**REQUIRED WORK:**
Strip out the pictures and output each remaining line of the data word for word.

**Stored data entries:**
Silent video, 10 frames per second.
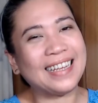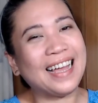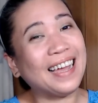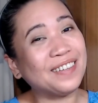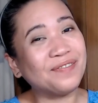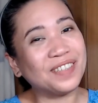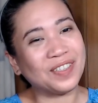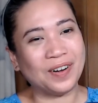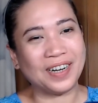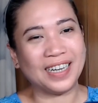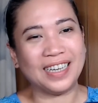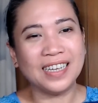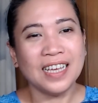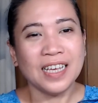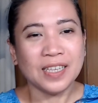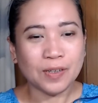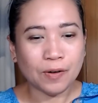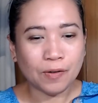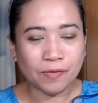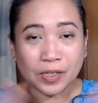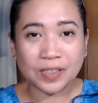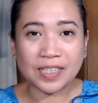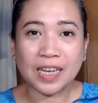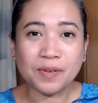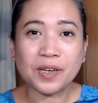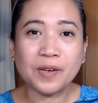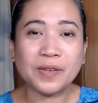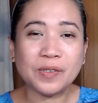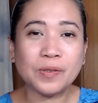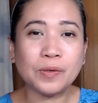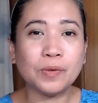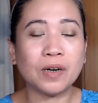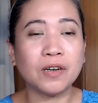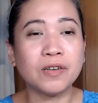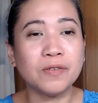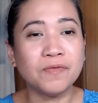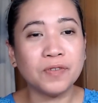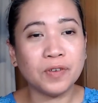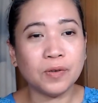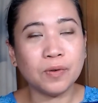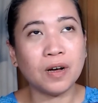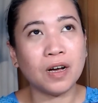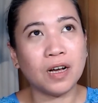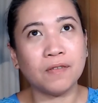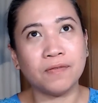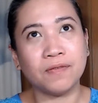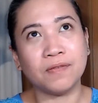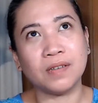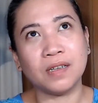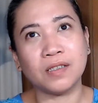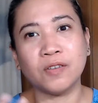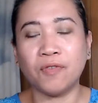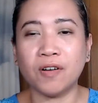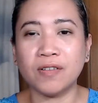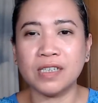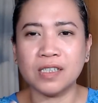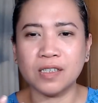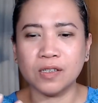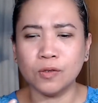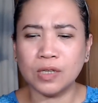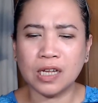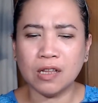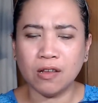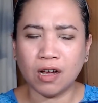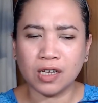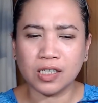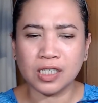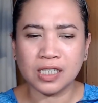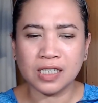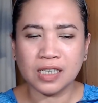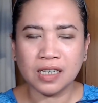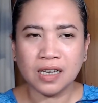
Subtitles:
I am Victoria. So for today, we're going to do a review of Sephora's newly launched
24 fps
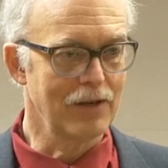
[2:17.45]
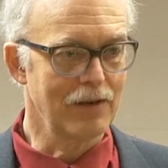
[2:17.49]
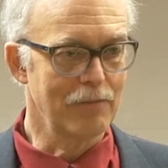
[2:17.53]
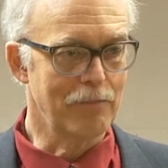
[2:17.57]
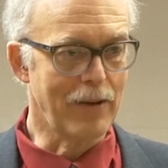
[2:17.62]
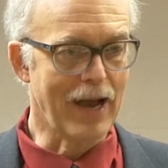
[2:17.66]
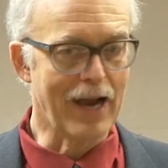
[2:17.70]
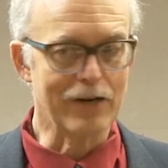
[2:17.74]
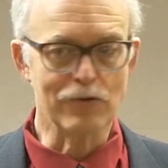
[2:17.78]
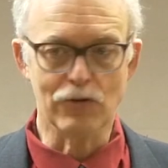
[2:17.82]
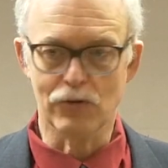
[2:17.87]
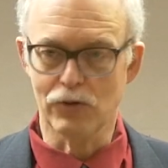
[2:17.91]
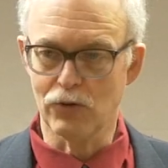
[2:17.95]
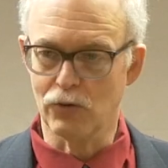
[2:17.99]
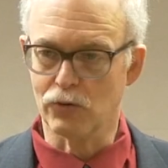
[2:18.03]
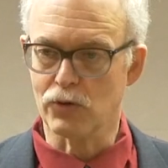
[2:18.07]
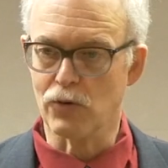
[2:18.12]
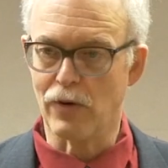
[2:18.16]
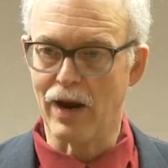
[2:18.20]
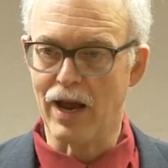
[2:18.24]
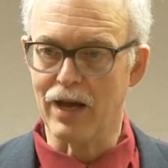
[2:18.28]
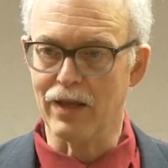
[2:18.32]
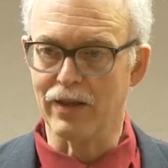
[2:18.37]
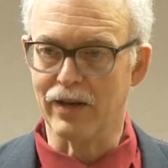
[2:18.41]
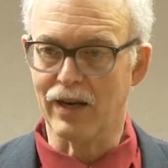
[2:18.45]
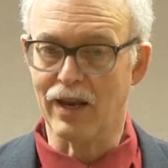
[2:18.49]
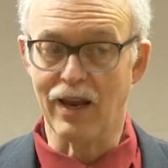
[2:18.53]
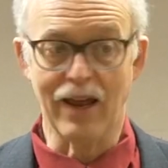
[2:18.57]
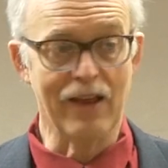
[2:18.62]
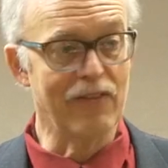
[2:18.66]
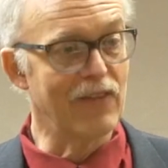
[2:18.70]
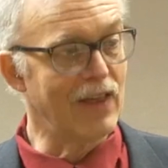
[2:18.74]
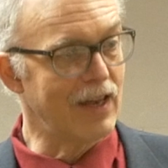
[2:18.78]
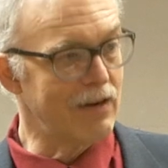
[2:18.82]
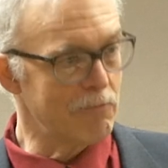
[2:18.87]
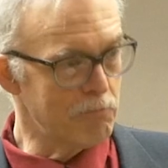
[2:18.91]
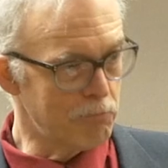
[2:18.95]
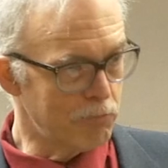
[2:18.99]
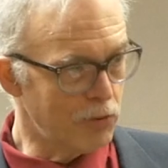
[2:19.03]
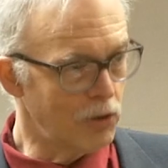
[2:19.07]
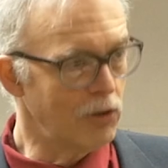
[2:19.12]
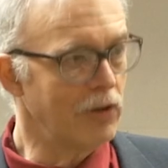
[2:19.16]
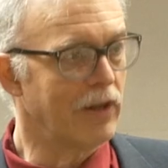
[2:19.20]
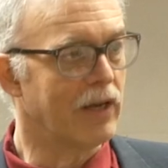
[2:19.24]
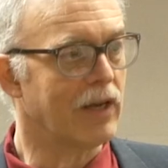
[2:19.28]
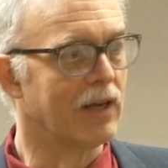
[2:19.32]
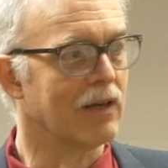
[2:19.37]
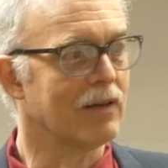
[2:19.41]
back to neutrality, and then
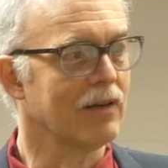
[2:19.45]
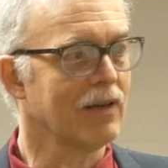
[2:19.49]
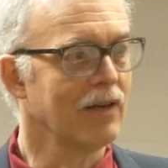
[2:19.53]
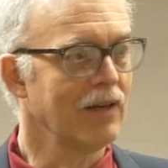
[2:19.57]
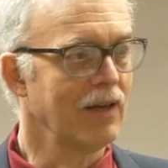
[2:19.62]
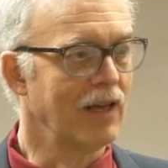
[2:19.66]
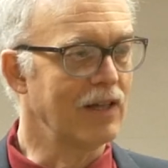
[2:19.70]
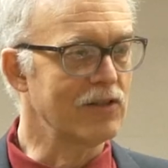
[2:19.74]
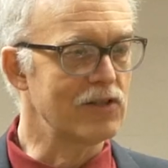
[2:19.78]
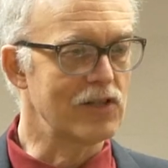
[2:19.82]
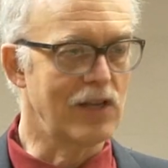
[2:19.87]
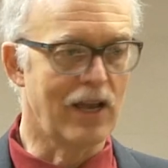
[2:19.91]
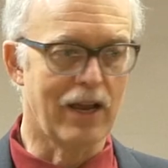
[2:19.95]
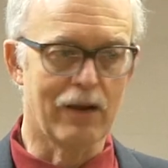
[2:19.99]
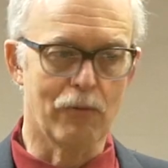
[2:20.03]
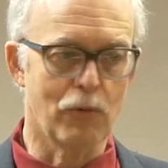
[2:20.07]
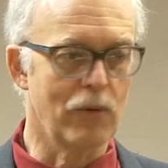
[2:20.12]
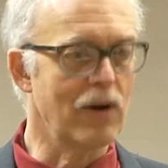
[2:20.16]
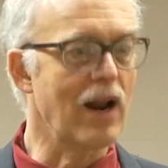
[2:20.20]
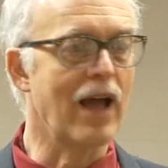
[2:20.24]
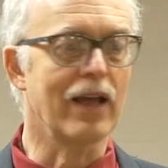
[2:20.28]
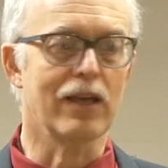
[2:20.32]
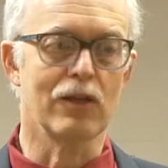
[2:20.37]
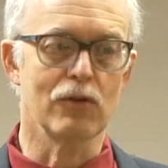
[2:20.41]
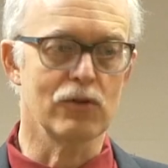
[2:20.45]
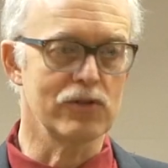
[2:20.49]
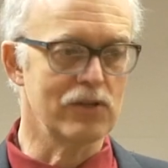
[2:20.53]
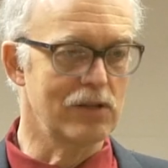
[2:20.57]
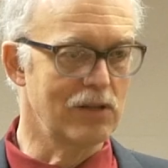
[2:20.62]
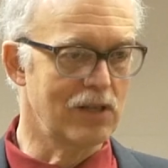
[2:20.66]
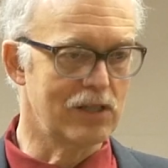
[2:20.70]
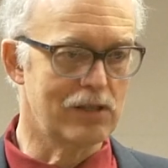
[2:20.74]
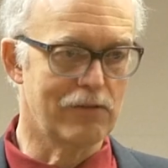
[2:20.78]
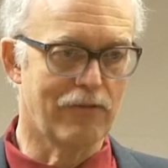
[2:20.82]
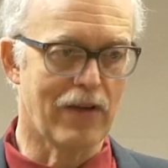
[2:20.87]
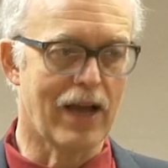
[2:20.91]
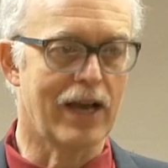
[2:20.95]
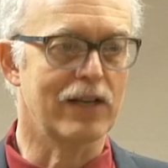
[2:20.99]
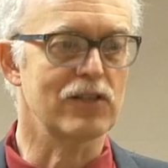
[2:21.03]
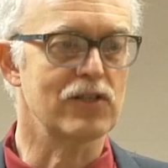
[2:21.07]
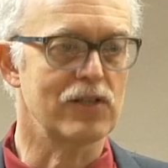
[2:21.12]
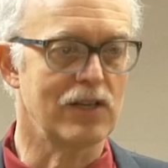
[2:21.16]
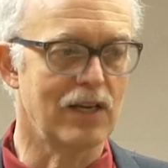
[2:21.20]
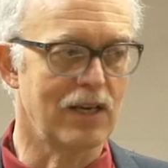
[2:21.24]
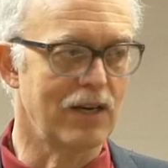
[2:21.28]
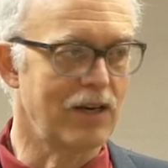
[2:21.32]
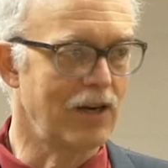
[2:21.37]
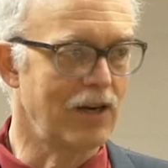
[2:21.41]
pulling and saying, we're not using this vaccine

**SOLVED PROBLEM:**
Silent video, 10 frames per second.
Subtitles:
I am Victoria. So for today, we're going to do a review of Sephora's newly launched
24 fps
[2:17.45]
[2:17.49]
[2:17.53]
[2:17.57]
[2:17.62]
[2:17.66]
[2:17.70]
[2:17.74]
[2:17.78]
[2:17.82]
[2:17.87]
[2:17.91]
[2:17.95]
[2:17.99]
[2:18.03]
[2:18.07]
[2:18.12]
[2:18.16]
[2:18.20]
[2:18.24]
[2:18.28]
[2:18.32]
[2:18.37]
[2:18.41]
[2:18.45]
[2:18.49]
[2:18.53]
[2:18.57]
[2:18.62]
[2:18.66]
[2:18.70]
[2:18.74]
[2:18.78]
[2:18.82]
[2:18.87]
[2:18.91]
[2:18.95]
[2:18.99]
[2:19.03]
[2:19.07]
[2:19.12]
[2:19.16]
[2:19.20]
[2:19.24]
[2:19.28]
[2:19.32]
[2:19.37]
[2:19.41]
back to neutrality, and then
[2:19.45]
[2:19.49]
[2:19.53]
[2:19.57]
[2:19.62]
[2:19.66]
[2:19.70]
[2:19.74]
[2:19.78]
[2:19.82]
[2:19.87]
[2:19.91]
[2:19.95]
[2:19.99]
[2:20.03]
[2:20.07]
[2:20.12]
[2:20.16]
[2:20.20]
[2:20.24]
[2:20.28]
[2:20.32]
[2:20.37]
[2:20.41]
[2:20.45]
[2:20.49]
[2:20.53]
[2:20.57]
[2:20.62]
[2:20.66]
[2:20.70]
[2:20.74]
[2:20.78]
[2:20.82]
[2:20.87]
[2:20.91]
[2:20.95]
[2:20.99]
[2:21.03]
[2:21.07]
[2:21.12]
[2:21.16]
[2:21.20]
[2:21.24]
[2:21.28]
[2:21.32]
[2:21.37]
[2:21.41]
pulling and saying, we're not using this vaccine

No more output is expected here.